Find PDF Files That Need OCR Processing

There is an updated version of this post.

Scanning paper documents to PDF files lets you archive important (and not so important) documents without filling up cabinets.

Optical Character Recognition (OCR) makes these scanned documents much more useful than their paper originals. Once a scan has been processed by OCR, the PDF file contains both an image of the document and an invisible text version. The text can then be searched using HoudahSpot.

Unfortunately, you will find that not all of your PDF files have text content. You may have forgotten to run them through OCR. Or you may have received the scanned document from someone else.

How can you find these files and rectify this?

With a little trick, HoudahSpot can find PDF files that lack text content. It is safe to assume that any text contains either a space or a period. Thus, we will be looking for any PDF file that contains neither space or period.

This translates to the following search:

Find PDF files that lack OCR text.

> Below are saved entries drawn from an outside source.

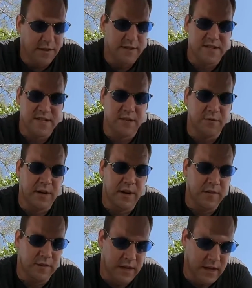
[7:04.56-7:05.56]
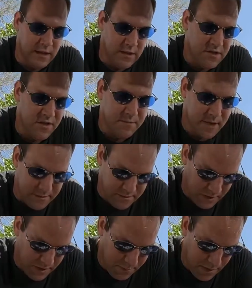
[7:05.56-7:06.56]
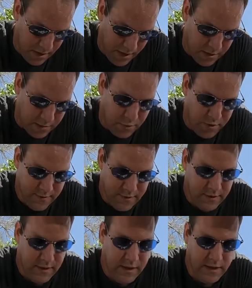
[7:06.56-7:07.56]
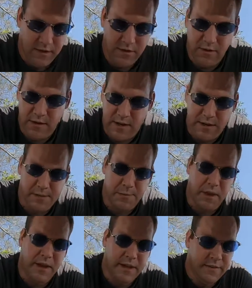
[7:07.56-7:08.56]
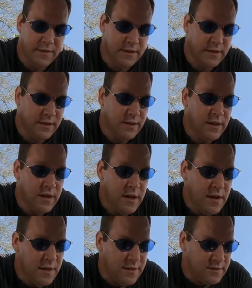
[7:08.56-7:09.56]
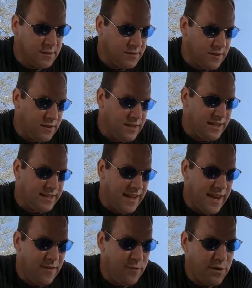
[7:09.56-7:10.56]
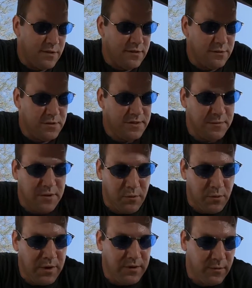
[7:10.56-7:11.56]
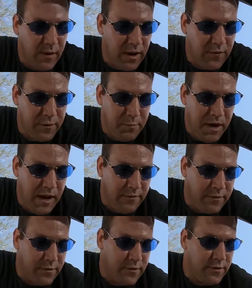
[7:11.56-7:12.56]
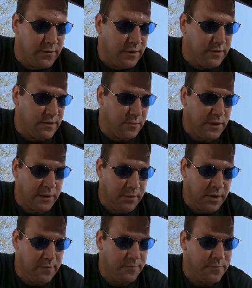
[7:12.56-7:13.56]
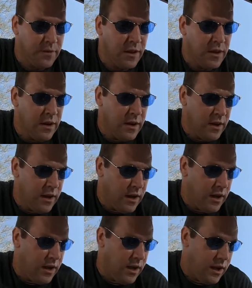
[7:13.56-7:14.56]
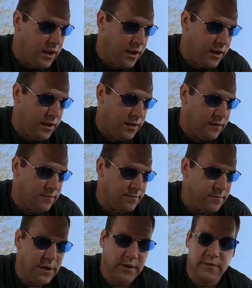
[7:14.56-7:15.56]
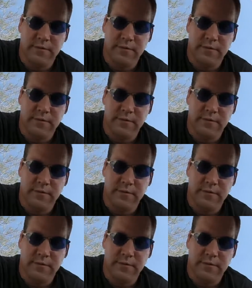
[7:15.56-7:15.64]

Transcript: the scenery and everything, and you sometimes forget about how you're breathing and your air supply and everything. So it's good not to have one of those ones with the wrist right off the bat for, you know, someone like me. And, you know,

The first search field contains a “space” character

You don’t have to set up the search yourself: Simply download the “Image PDFs” search template to find PDF files that lack OCR text.

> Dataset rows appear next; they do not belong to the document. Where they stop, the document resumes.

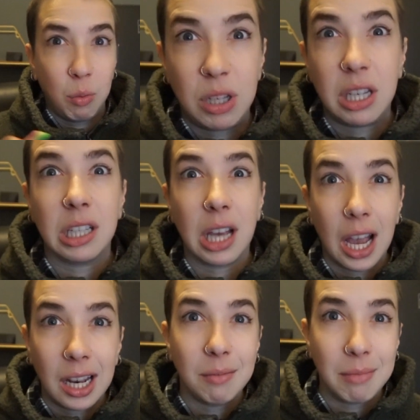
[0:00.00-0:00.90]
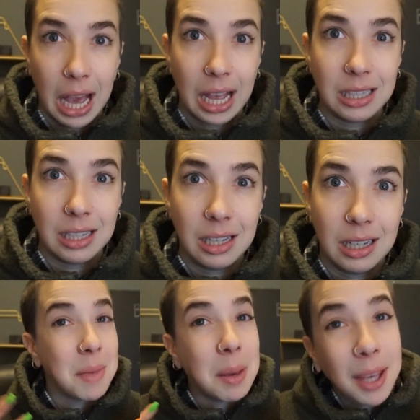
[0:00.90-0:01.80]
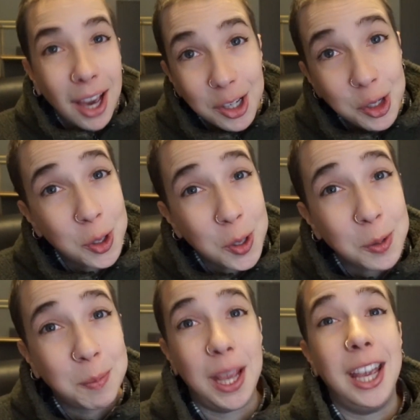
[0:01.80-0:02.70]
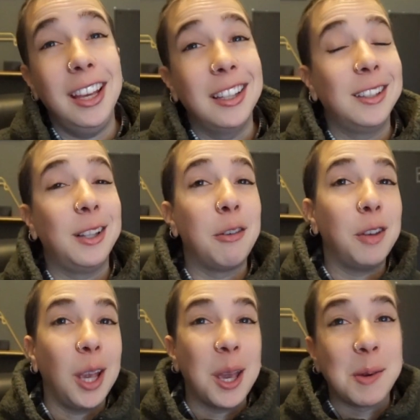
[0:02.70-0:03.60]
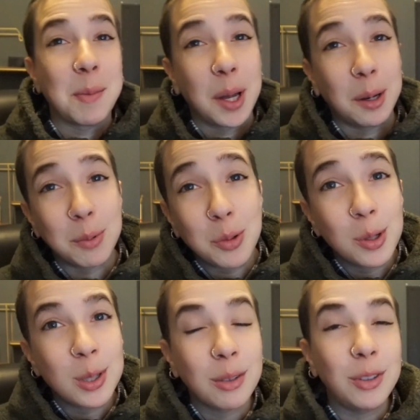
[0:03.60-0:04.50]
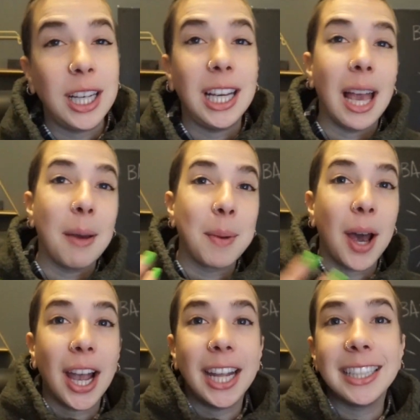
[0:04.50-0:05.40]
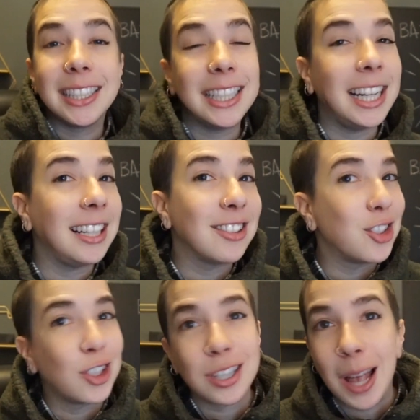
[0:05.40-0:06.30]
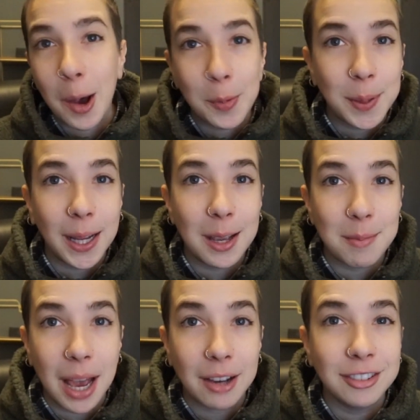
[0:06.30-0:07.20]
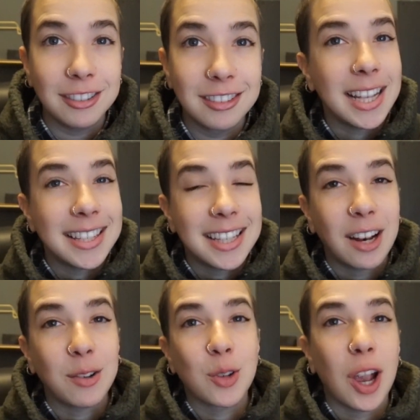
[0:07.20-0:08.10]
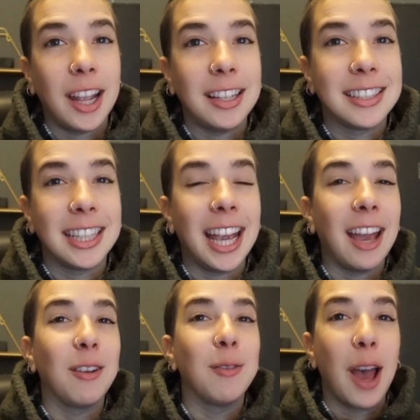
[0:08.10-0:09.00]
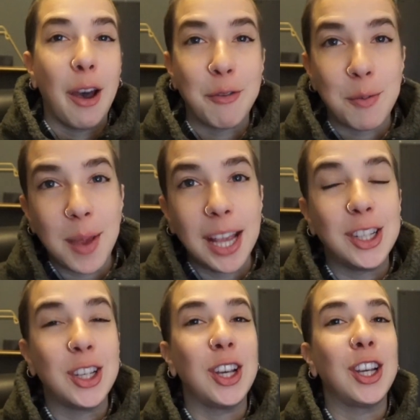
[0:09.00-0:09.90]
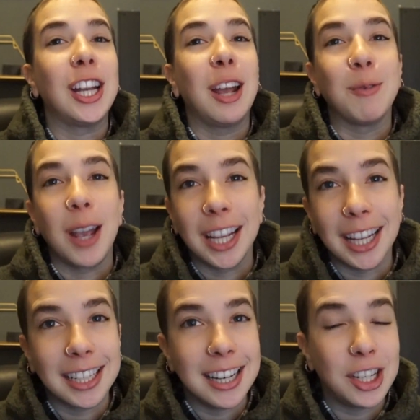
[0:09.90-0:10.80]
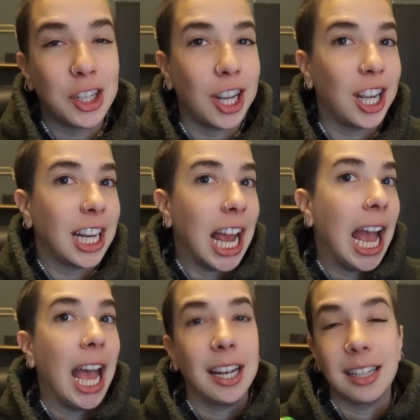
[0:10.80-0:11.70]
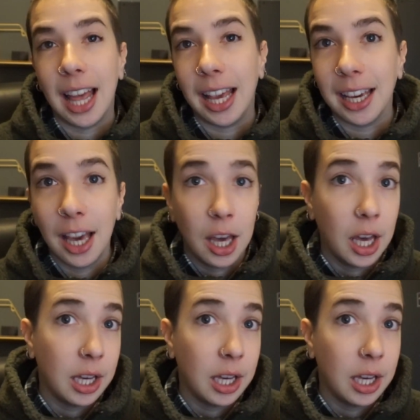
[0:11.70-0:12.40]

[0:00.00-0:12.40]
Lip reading: which is kind of mad. Maybe I should be loving him unobtrusively and behind the scenes just helping him out instead of trying to get affirmation and recognition and like,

Once you have found all PDF files lacking text information, you’ll need to process them using OCR. This will make their text machine-readable and searchable.

You can use PDFPen from Smile Software to do so. Since PDFPen is scriptable, you can automate the task.

  1. Download the “OCR PDF Document” Automator workflow
  2. Open the workflow in Automator
  3. Automator will suggest to install the workflow as a Service. Agree.
  4. If you use PDFPen Pro instead of PDFpen, you’ll need to edit the script within the workflow to replace “PDFpen” with “PDFpen Pro”. Save your changes.

Back in HoudahSpot:

  1. Select the PDF files you want to process
  2. Select HoudahSpot > Services > OCR PDF Document from the menu
  3. PDFPen will launch in the background, process your files and quit
  4. Once the files have been processed and text content was found, they will disappear from your HoudahSpot search. They no longer match the criteria you have set to find files with no text content.

Note: Turn off the “Prompt for OCR when opening a scanned document” option in PDFPen preferences to avoid “This document appears to be scanned” while the script sends files to PDFPen.

Credit: The “OCR PDF Document” Automator workflow uses a modified version of an Apple Script created by Greg Scown. Feel free to modify and redistribute the Automator workflow or the script included within.